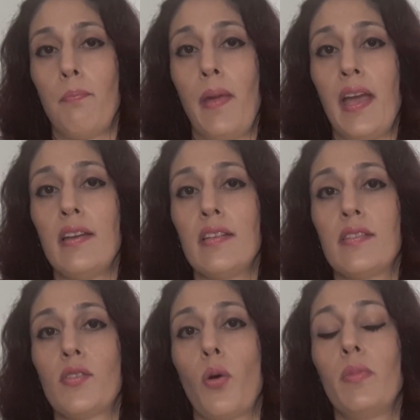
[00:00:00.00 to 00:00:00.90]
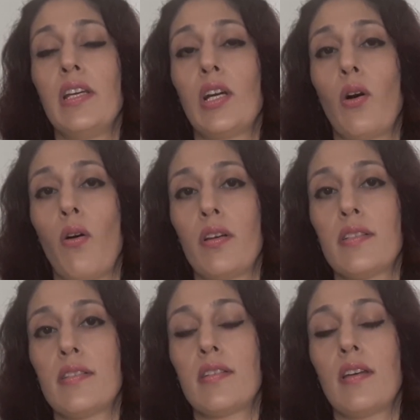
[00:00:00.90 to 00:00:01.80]
Pain is normally
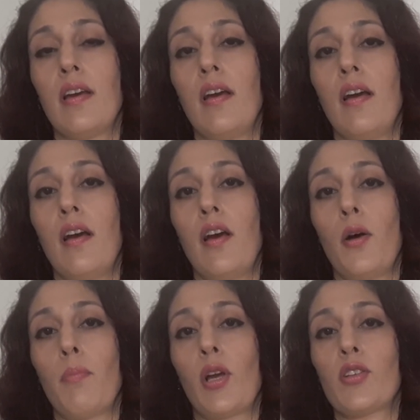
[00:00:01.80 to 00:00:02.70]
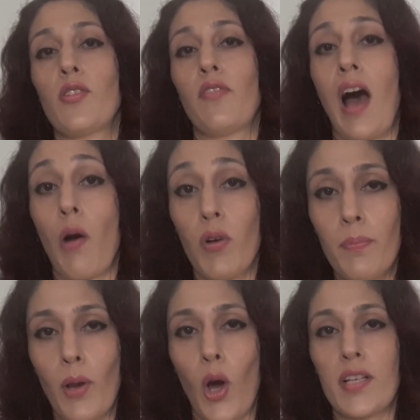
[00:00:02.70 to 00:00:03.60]
caused because of our
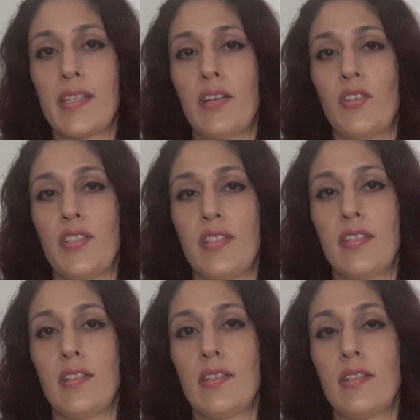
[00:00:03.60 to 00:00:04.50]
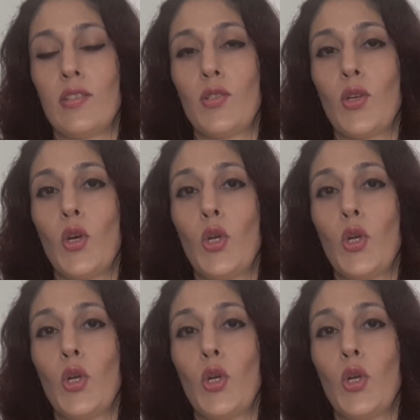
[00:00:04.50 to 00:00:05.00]
blocks and resistances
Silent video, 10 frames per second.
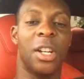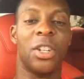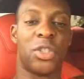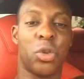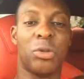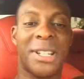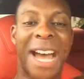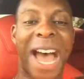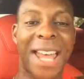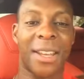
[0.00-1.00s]
Do
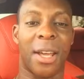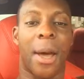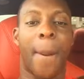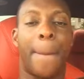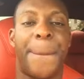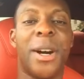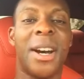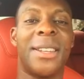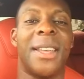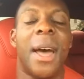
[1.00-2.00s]
not
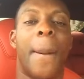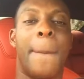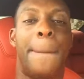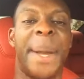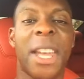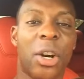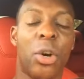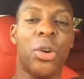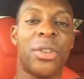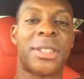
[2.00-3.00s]
put
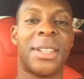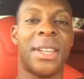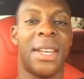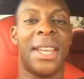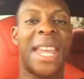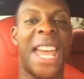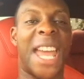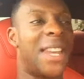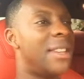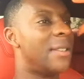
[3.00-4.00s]
bills
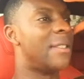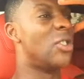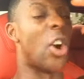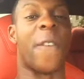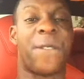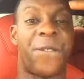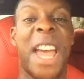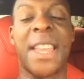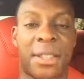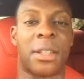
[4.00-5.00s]
in your face.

[YOUR TASK]
Every record above must be copied exactly; none of the pictures belong in the copy.

[SOLVED EXERCISE]
[00:00:00.00 to 00:00:00.90]
[00:00:00.90 to 00:00:01.80]
Pain is normally
[00:00:01.80 to 00:00:02.70]
[00:00:02.70 to 00:00:03.60]
caused because of our
[00:00:03.60 to 00:00:04.50]
[00:00:04.50 to 00:00:05.00]
blocks and resistances
Silent video, 10 frames per second.
[0.00-1.00s]
Do
[1.00-2.00s]
not
[2.00-3.00s]
put
[3.00-4.00s]
bills
[4.00-5.00s]
in your face.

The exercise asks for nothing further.